> [What you are asked to do] Each entry should be copied as it stands, leaving the pictures behind.

[Records shown — start]

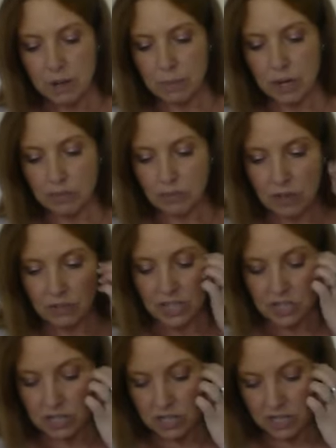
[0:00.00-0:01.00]
But
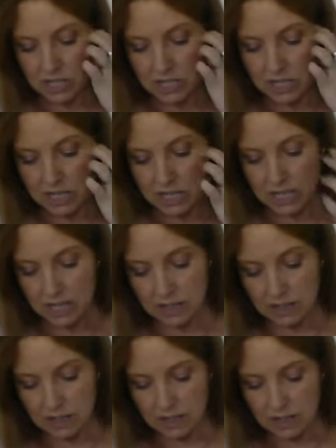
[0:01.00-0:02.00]
Revelation 16,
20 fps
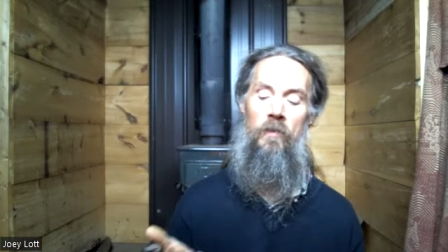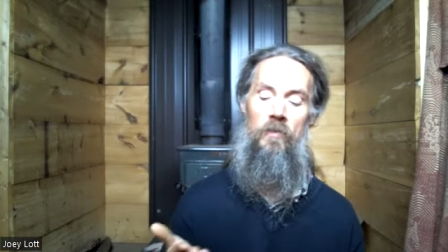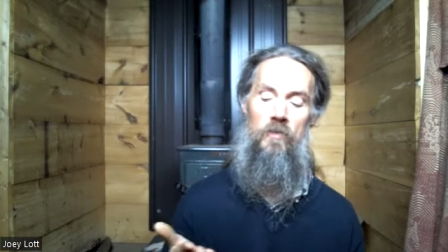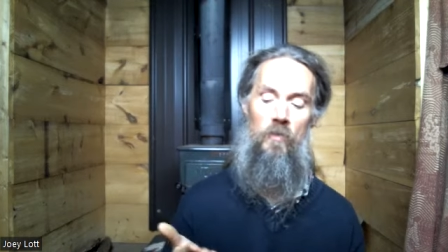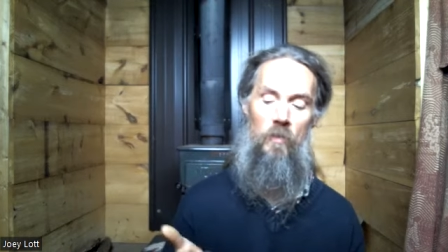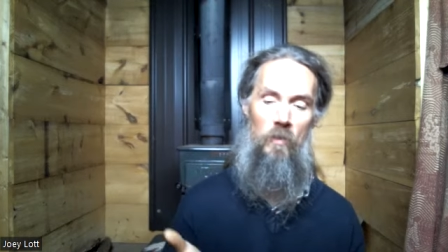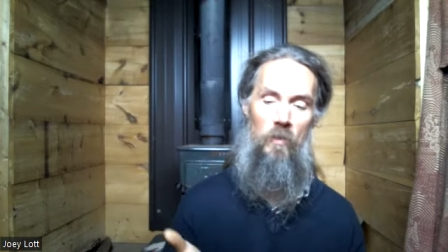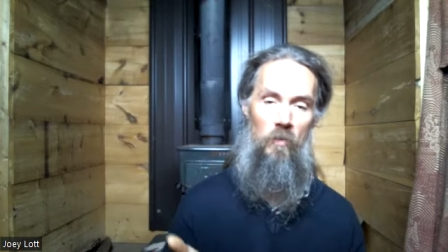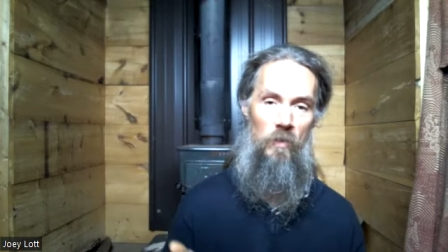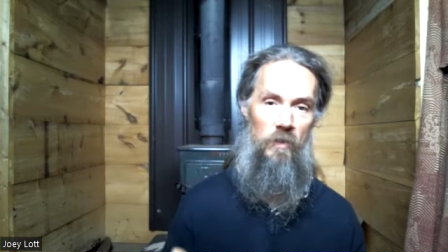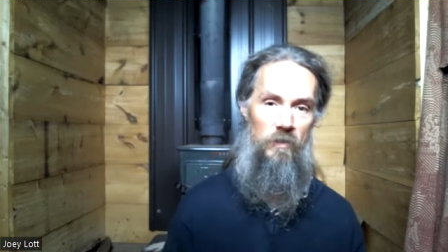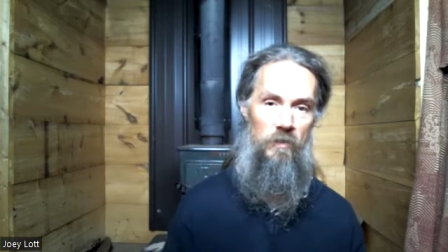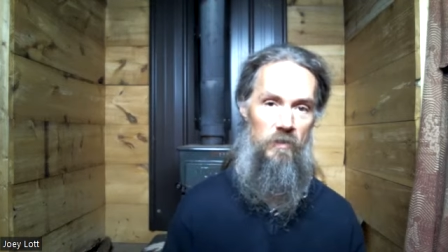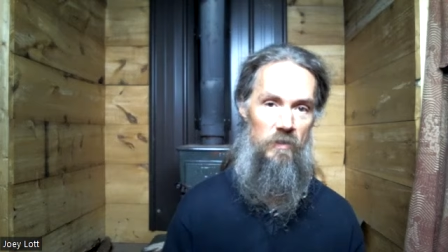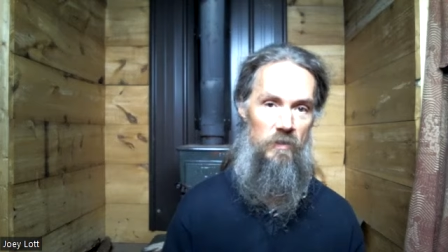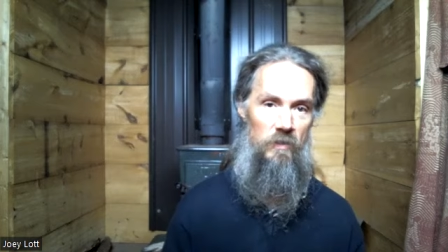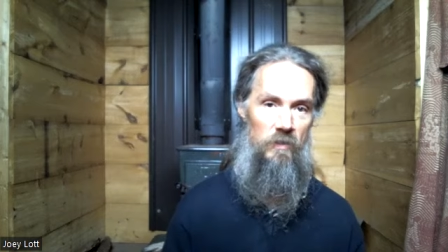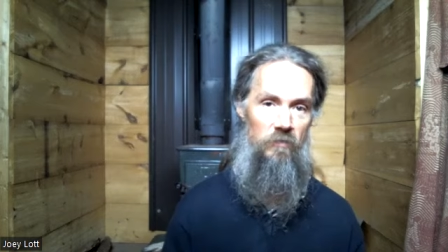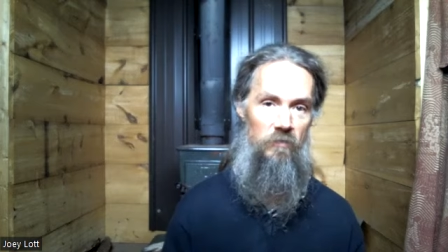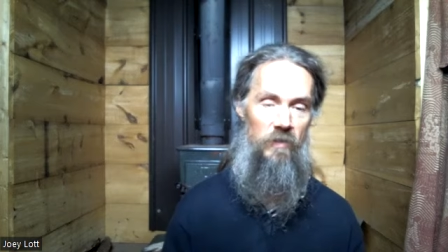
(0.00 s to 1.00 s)
so we want
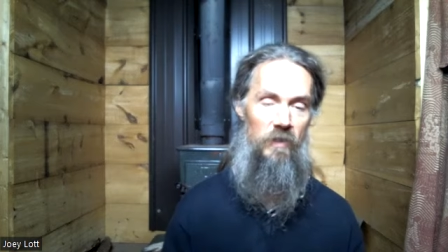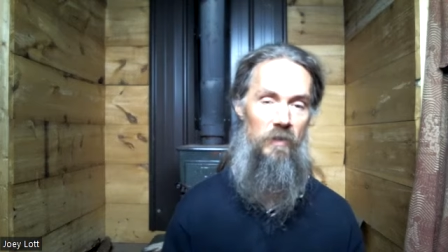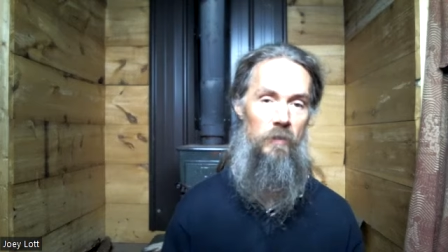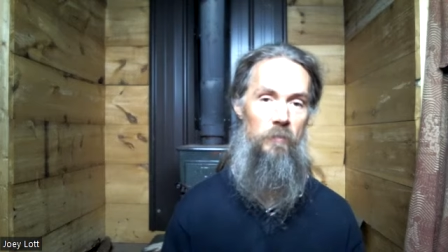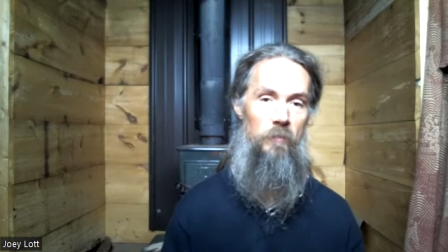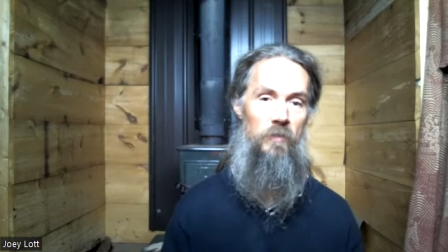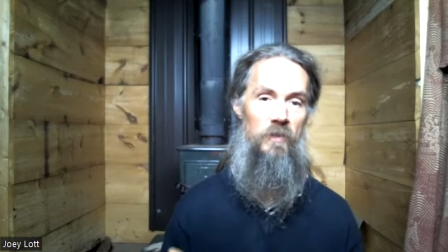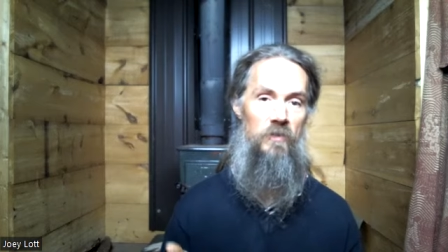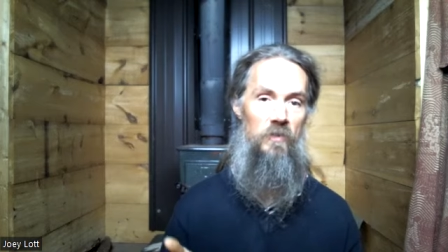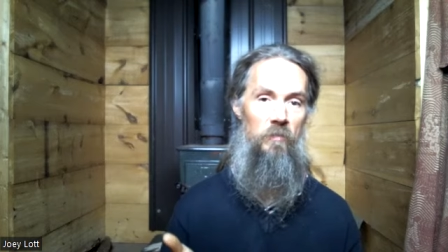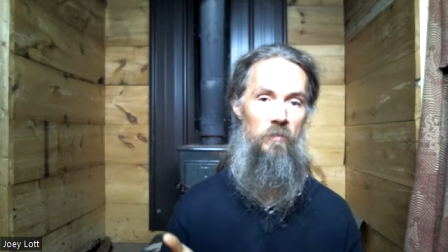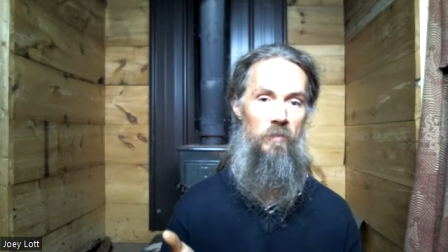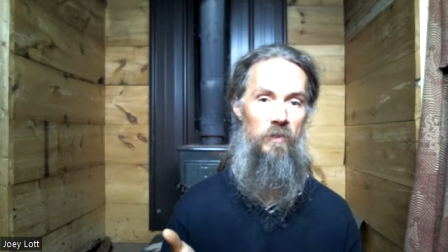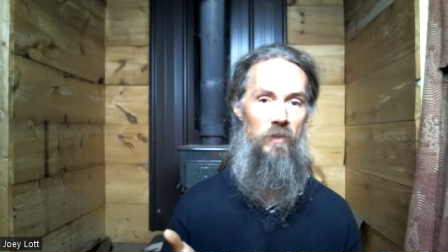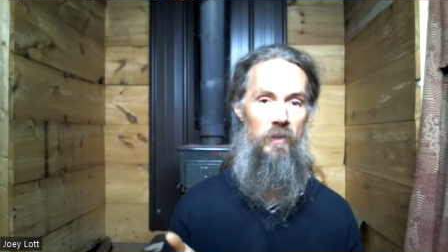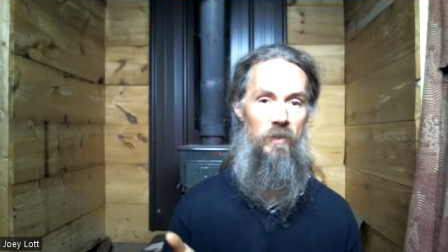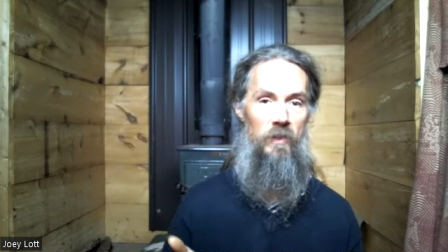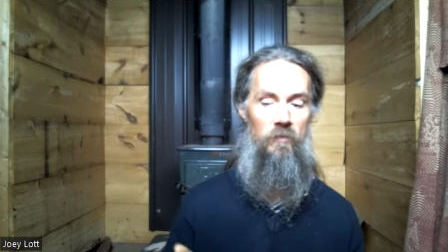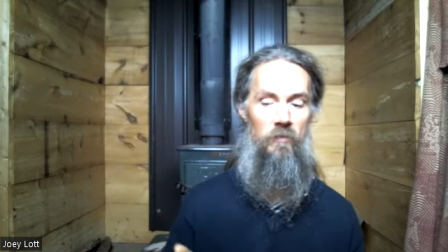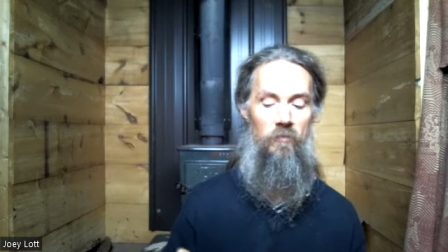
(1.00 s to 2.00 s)
to develop this
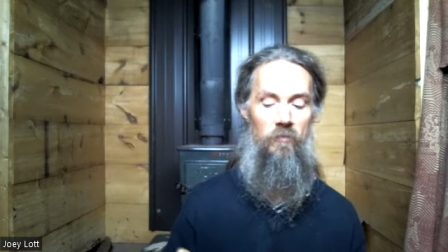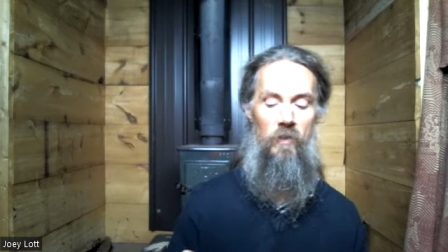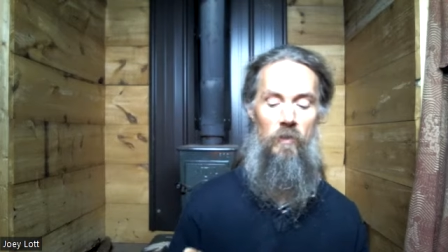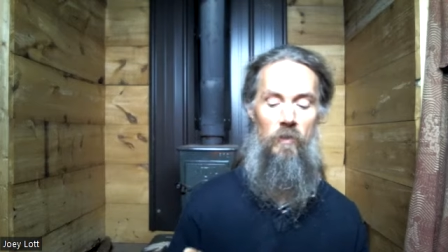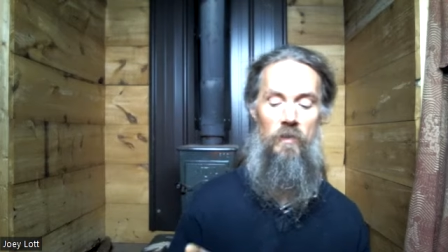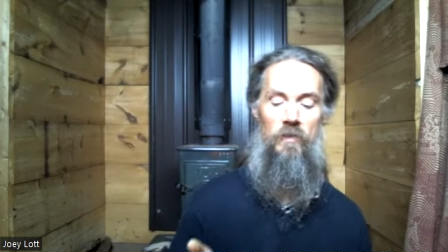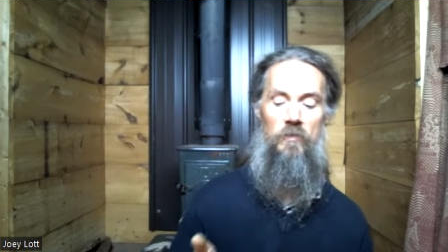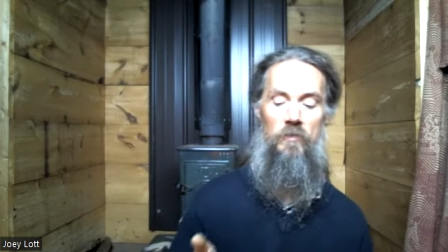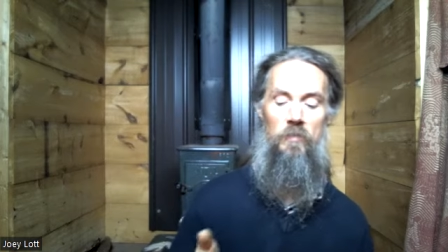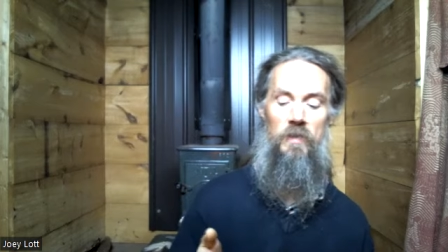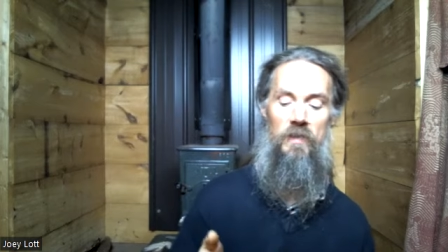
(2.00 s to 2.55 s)
ability to focus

[Records shown — finish]

> [Finished task]
[0:00.00-0:01.00]
But
[0:01.00-0:02.00]
Revelation 16,
20 fps
(0.00 s to 1.00 s)
so we want
(1.00 s to 2.00 s)
to develop this
(2.00 s to 2.55 s)
ability to focus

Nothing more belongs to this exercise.